Un autre effet des probiotiques sur l’axe intestins-cerveau est la régulation de l’humeur associée à la récompense et aux comportements addictifs en utilisant du L. acidophilus. 63 Sur le plan préventif, il est ressorti d’une étude sur des enfants susceptibles de développer des troubles du développement neurologique, que le syndrome d’Asperger et le TDAH pouvaient être évités, en administrant du L. rhamnosus aux mères enceintes quatre semaines avant l’accouchement et en poursuivant le traitement pendant six mois après l’accouchement. 64 En ce qui concerne la maladie d’Alzheimer, une amélioration notable a été observée dans le score du mini-examen de l’état mental dans le groupe ayant pris du probiotique et la protéine C réactive avait également diminué.65

Conclusion

L’axe microbiote-intestins-cerveau est un domaine de recherche fascinant pour les probiotiques, ce qui s’illustre notamment par l’émergence d’un nouveau terme pour les qualifier : les psychobiotiques.
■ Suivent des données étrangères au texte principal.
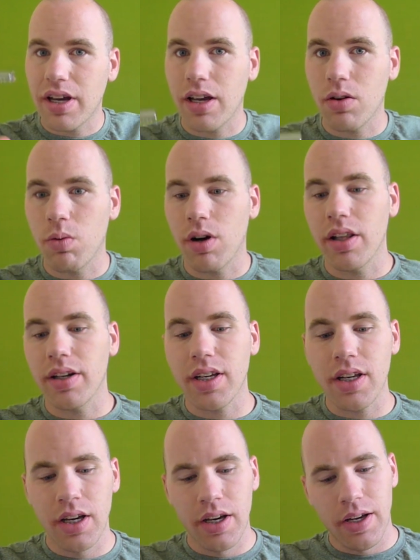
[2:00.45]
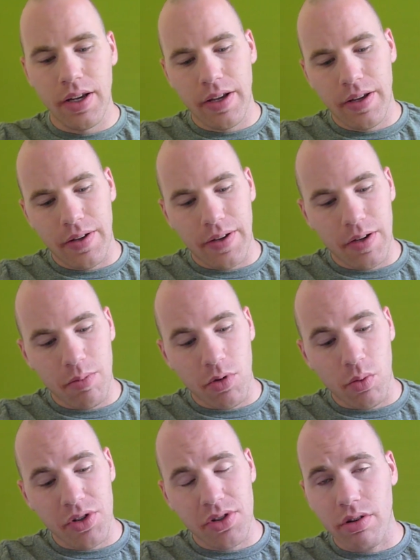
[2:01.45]
high quality.
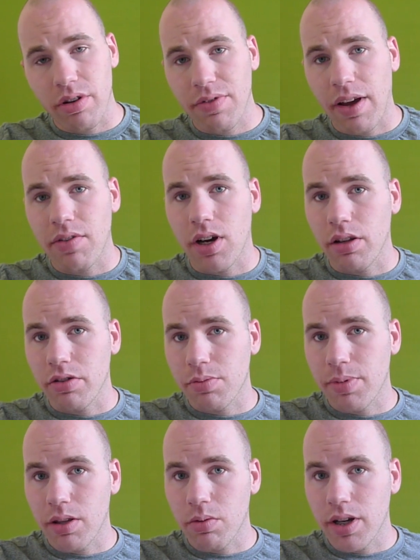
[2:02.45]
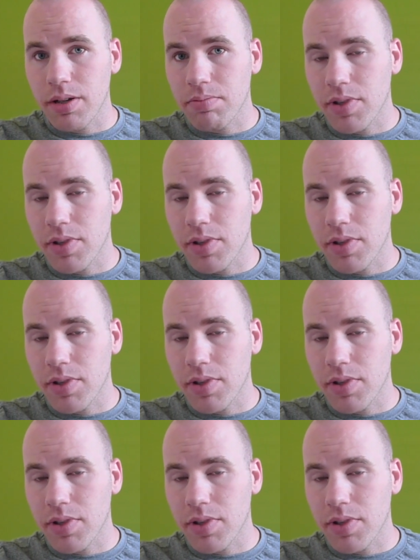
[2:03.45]
It was $35, by the way.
Nous disposons de vastes connaissances à propos des bienfaits des probiotiques sur la régulation immunitaire, la digestion, les troubles cutanés et respiratoires, et nous commençons à comprendre leurs effets spécifiques sur l’inflammation, le métabolisme, les maladies auto-immunes, l’activité anticancéreuse et la communication neurologique. L’approche naturopathique, basée sur l’individu dans son intégralité, tient compte des nombreux recoupements et de l’intercommunication entre ces problèmes de santé variés, et tandis que des mixtures de probiotiques généralisées s’avèrent bien souvent bénéfiques, il est important de comprendre les actions distinctes que chaque probiotique peut produire. Les facteurs associés à la colonisation du microbiote au tout début de la vie sont des éléments fondamentaux pour la prévention des maladies et il est très utile de connaitre l’entérotype d’une personne, et son type de dysbiose, afin de pouvoir lui proposer une approche personnalisée. Enfin, tenir des fonctions spécifiques des différentes espèces et souches de probiotiques, et du type d’aliments qui favorisent leur croissance, permet de produire des bienfaits thérapeutiques spécialisés.